(STORED DATA begins)
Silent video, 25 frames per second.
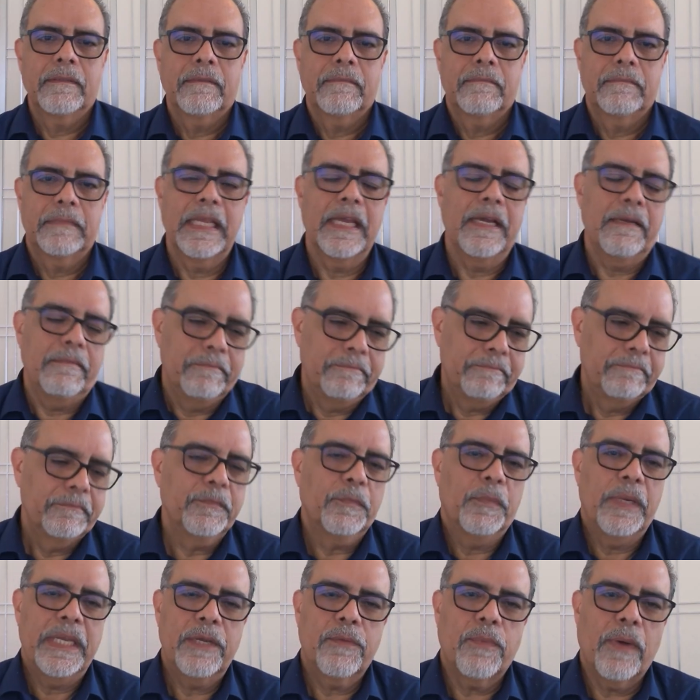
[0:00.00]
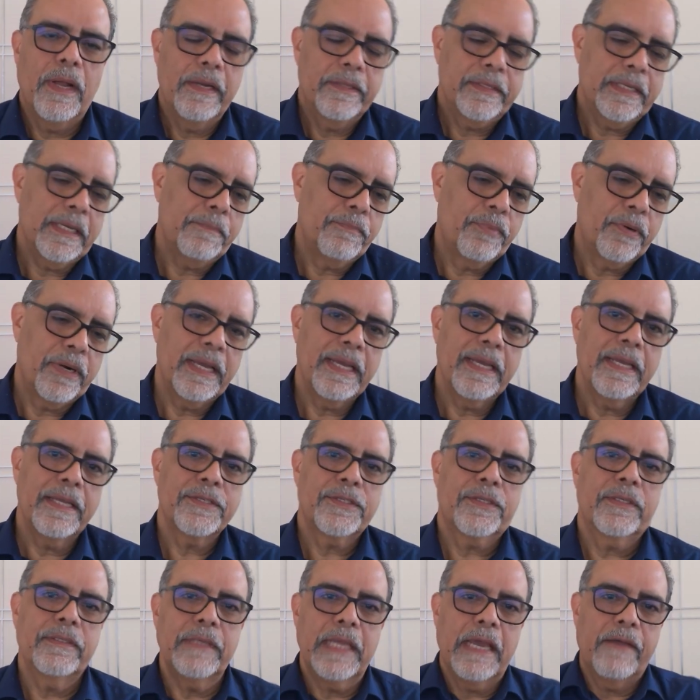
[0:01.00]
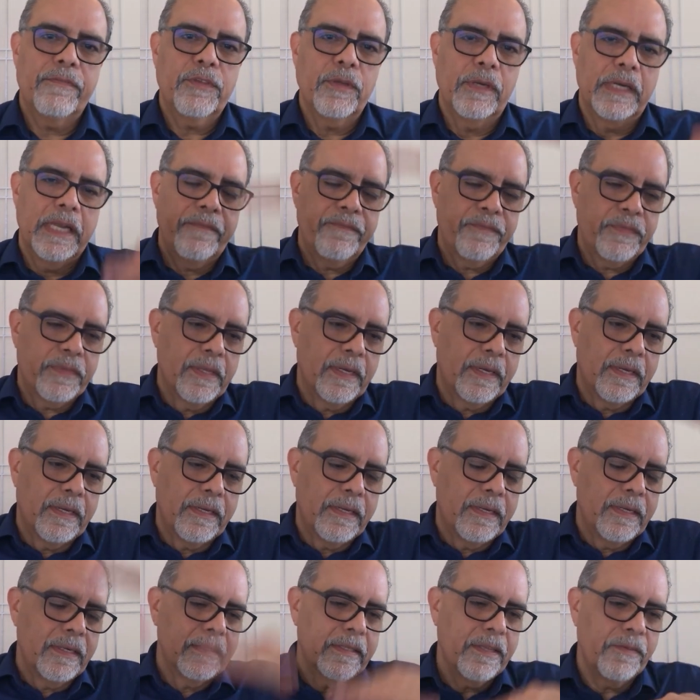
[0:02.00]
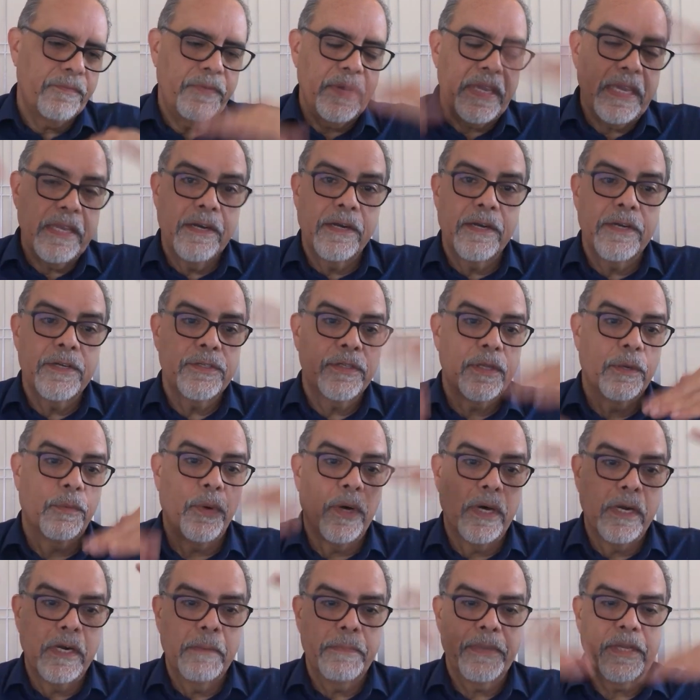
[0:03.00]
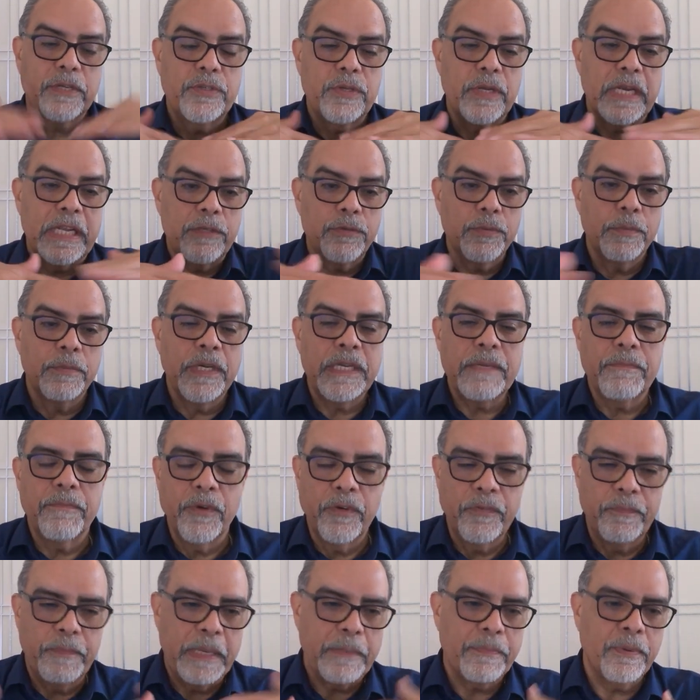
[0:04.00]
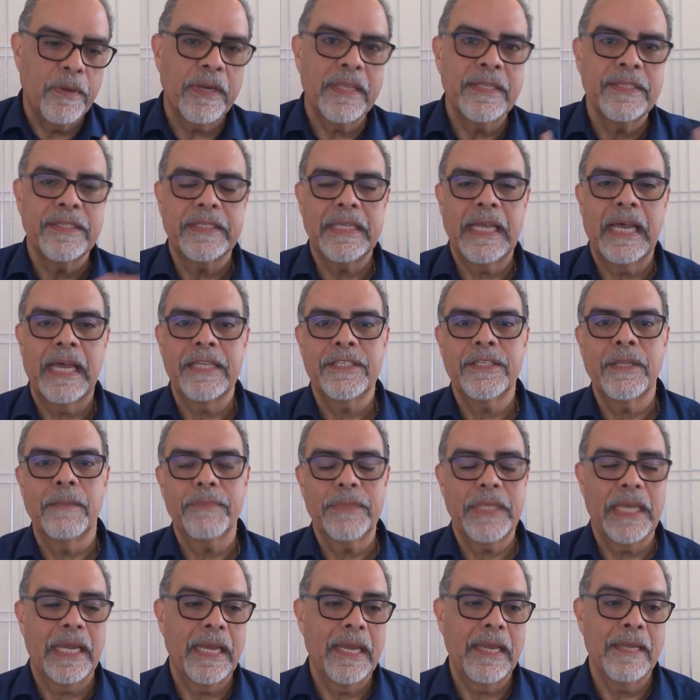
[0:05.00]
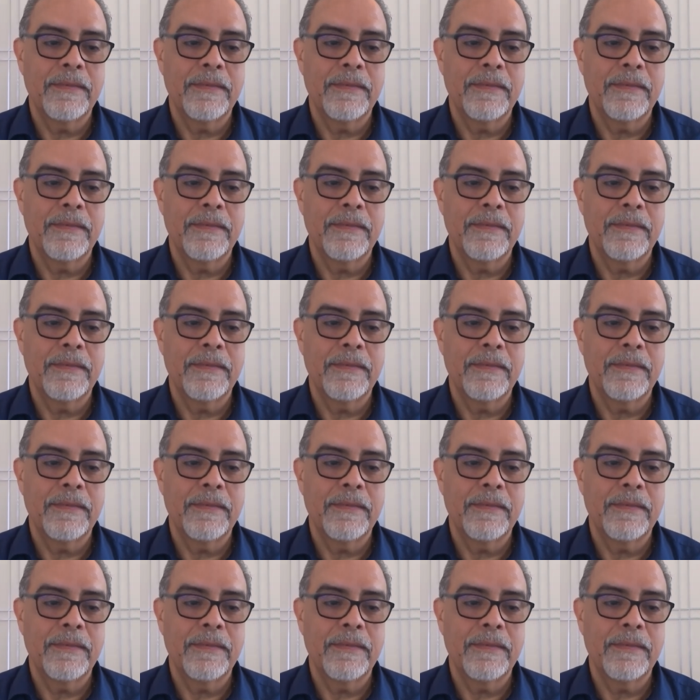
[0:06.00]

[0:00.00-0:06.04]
Yeah, wing quality breasts. You have to lift the feeders, the water, because you need to move people inside sometimes.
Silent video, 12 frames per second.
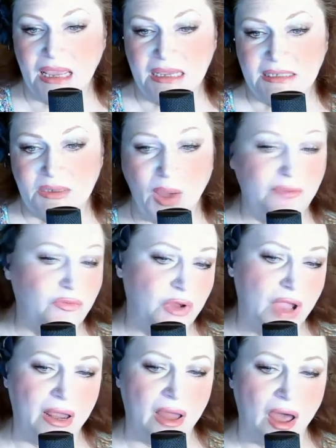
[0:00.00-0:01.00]
So I
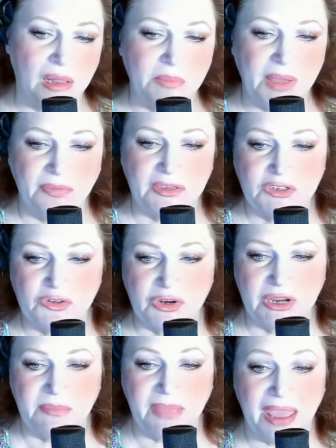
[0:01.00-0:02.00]
forgot all about the
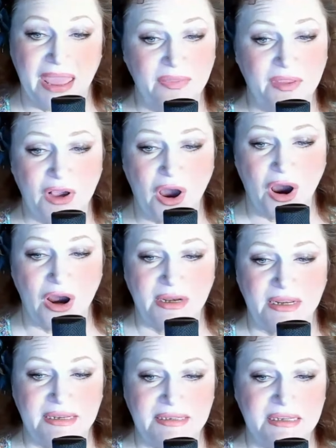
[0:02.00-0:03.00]
dream and the card
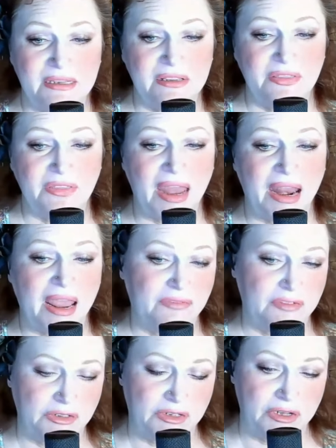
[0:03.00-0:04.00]
until that
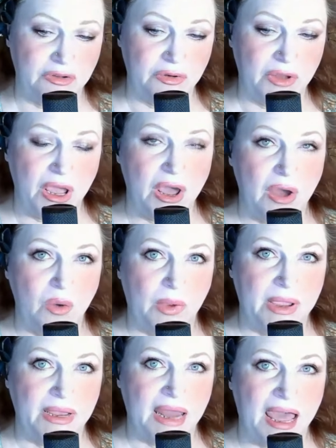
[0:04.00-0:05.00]
afternoon,
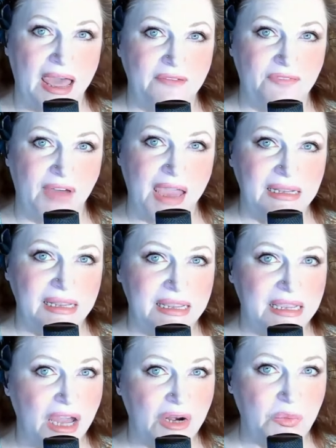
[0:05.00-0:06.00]
when I finally
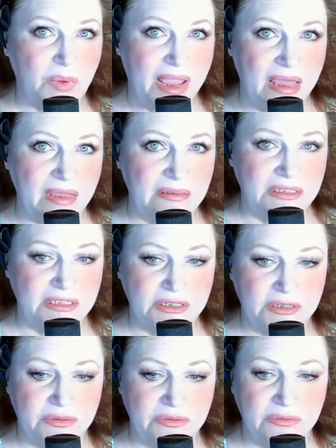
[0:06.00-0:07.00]
got around
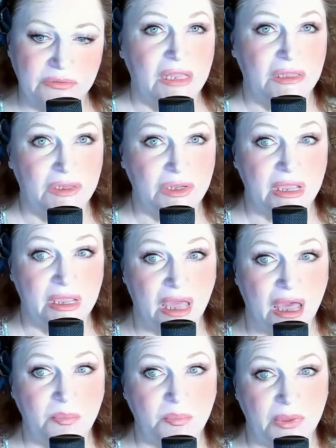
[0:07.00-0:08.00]
to looking
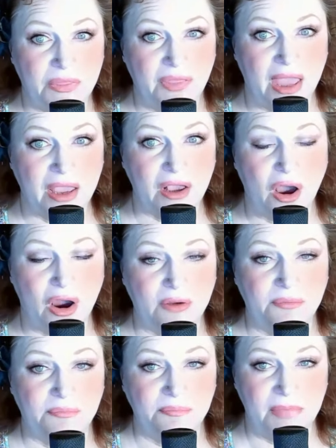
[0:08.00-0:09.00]
up what that
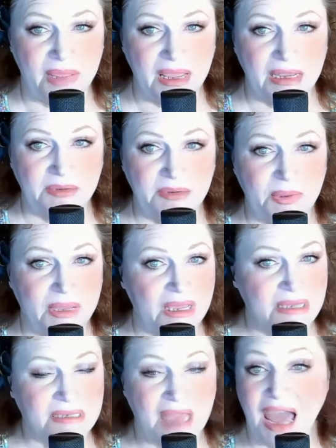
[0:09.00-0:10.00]
card meant
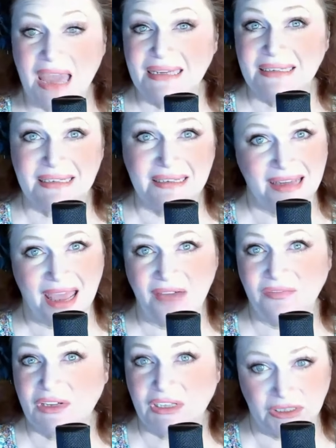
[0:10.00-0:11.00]
because I didn't have
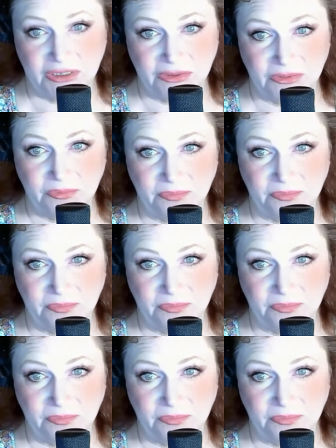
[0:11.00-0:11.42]
a clue.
(STORED DATA ends)
TASK ITEM ▸
Begin at the line that contains "[0:03.00-0:04.00]" and transcribe every line through the end of the listing, exactly as written. Omit the pictures.

FINAL ANSWER ▸
[0:03.00-0:04.00]
until that
[0:04.00-0:05.00]
afternoon,
[0:05.00-0:06.00]
when I finally
[0:06.00-0:07.00]
got around
[0:07.00-0:08.00]
to looking
[0:08.00-0:09.00]
up what that
[0:09.00-0:10.00]
card meant
[0:10.00-0:11.00]
because I didn't have
[0:11.00-0:11.42]
a clue.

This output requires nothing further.